It does seem common to forget most of each course. At least that was the case for most of my students for 30+ years in university classes. I eventually learned to teach essentially every class from scratch, as if the students remembered virtually nothing from previous courses. Even when teaching graduate PhD candidates, I always had to review the two most basic theorems of advanced calculus, the implicit function theorem and Green's theorem.
This always puzzled me because I had not forgotten myself essentially anything I had learned in high school math classes for my whole life. I had participated in math contests regularly, stayed after school to practice for them, and probably benefited from that extra practice at learning reinforcing and using the material.
But I am convinced my students' forgetting showed that many of them never really learned the material well at all. Basic study habits such as reviewing the material every day after class, would have made impossible the sort of situations I faced every day. Other students made it clear to me that they never studied at all on weekends, regarding them as purely for social activities.
Office hours were routinely ignored, no questions asked in class, and questions were never raised until the day before, sometimes hours or literally minutes before a test.

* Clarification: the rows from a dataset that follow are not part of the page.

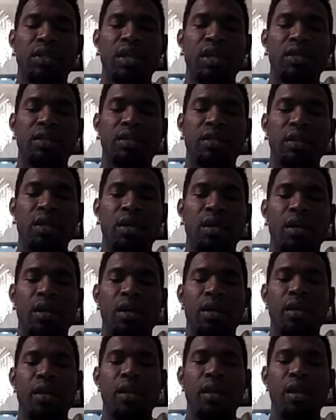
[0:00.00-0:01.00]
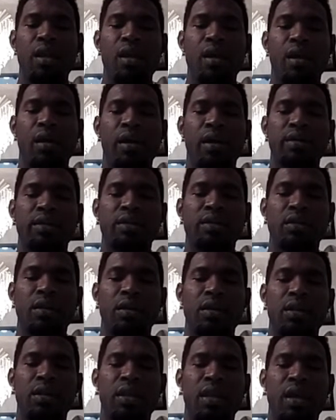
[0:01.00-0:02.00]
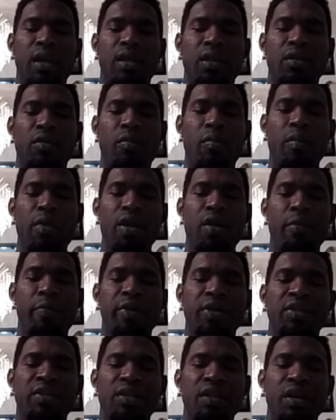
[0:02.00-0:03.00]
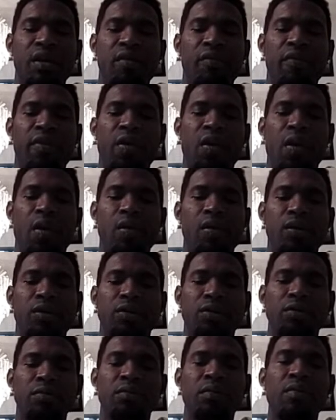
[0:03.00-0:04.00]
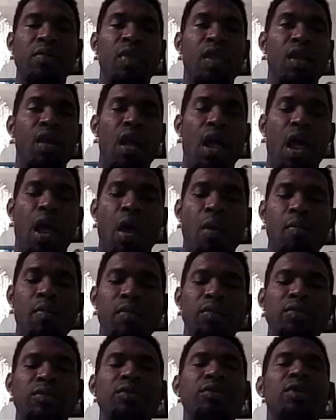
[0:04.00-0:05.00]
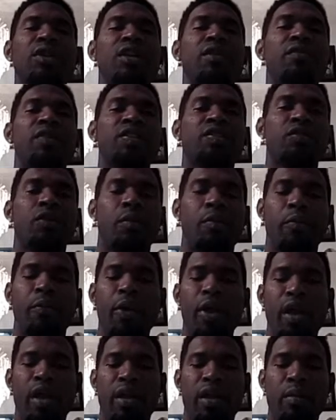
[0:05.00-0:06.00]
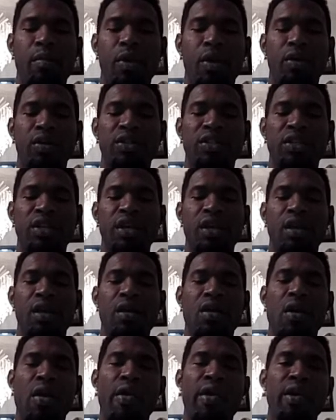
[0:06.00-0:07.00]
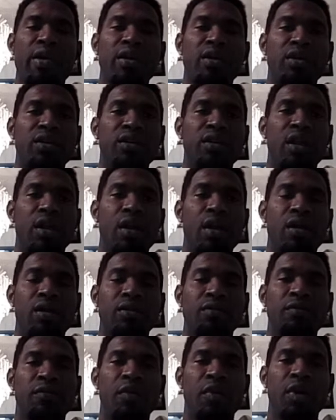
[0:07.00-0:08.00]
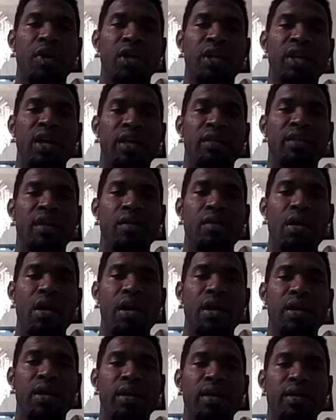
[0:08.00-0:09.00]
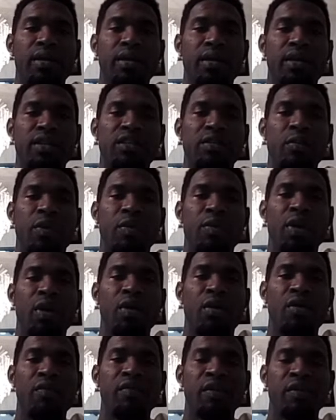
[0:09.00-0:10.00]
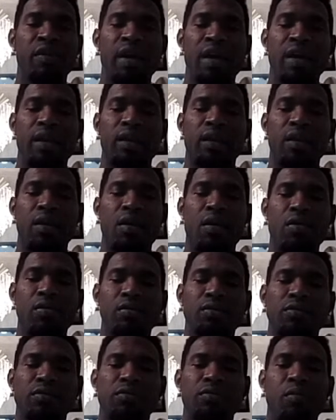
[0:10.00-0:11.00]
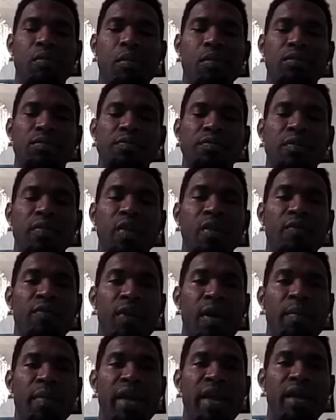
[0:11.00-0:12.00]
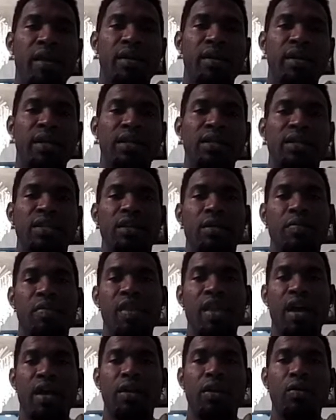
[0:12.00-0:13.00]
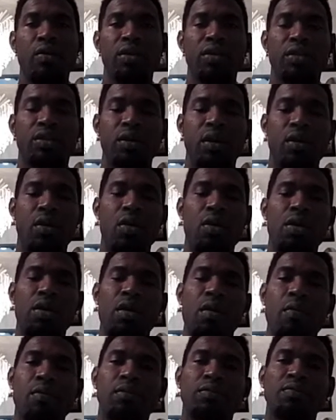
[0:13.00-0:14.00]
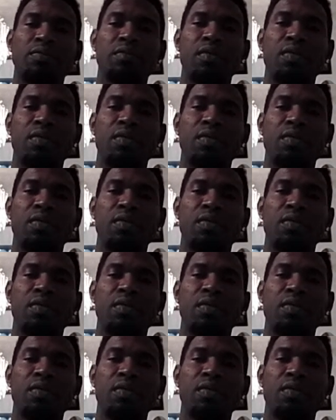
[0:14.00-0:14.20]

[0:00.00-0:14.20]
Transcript: Stacy and here consultant, big up yourself. You know. Um, give us some prayer emoji for cataract as my recover right now from illness, not doing so good,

Some students seemed to think that the prerequisite for a class was simply to have taken the previous class even getting a D in it, rather than to have learned and retained the prerequisite material. You would think it obvious that if algebra is a prerequisite for calculus, and a student has forgotten all his algebra, that he would realize he does not have the prerequisite, and that he would review algebra in the summer perhaps before taking calculus. However this seemed uncommon behavior.
Perhaps some of my students, certainly not all, thought that the only purpose in taking courses was to get a degree, rather than to learn what was taught in the courses. Perhaps some thought that a degree, rather than knowledge, was the key to a good job. Some students focus entirely on passing the class rather than learning the subject. For this reason some seek out the easiest teacher,f rom whom they will learn least, rather than the most demanding teacher, who will push them the furthest.
This may be partly the fault of those of us who teach without giving any indication of how the material we teach will be used. If we tell students why they need to know something, maybe it will help. [this has been edited.]
By the way, the fact that you are asking this question shows that you are motivated to improve your study skills. More power to you.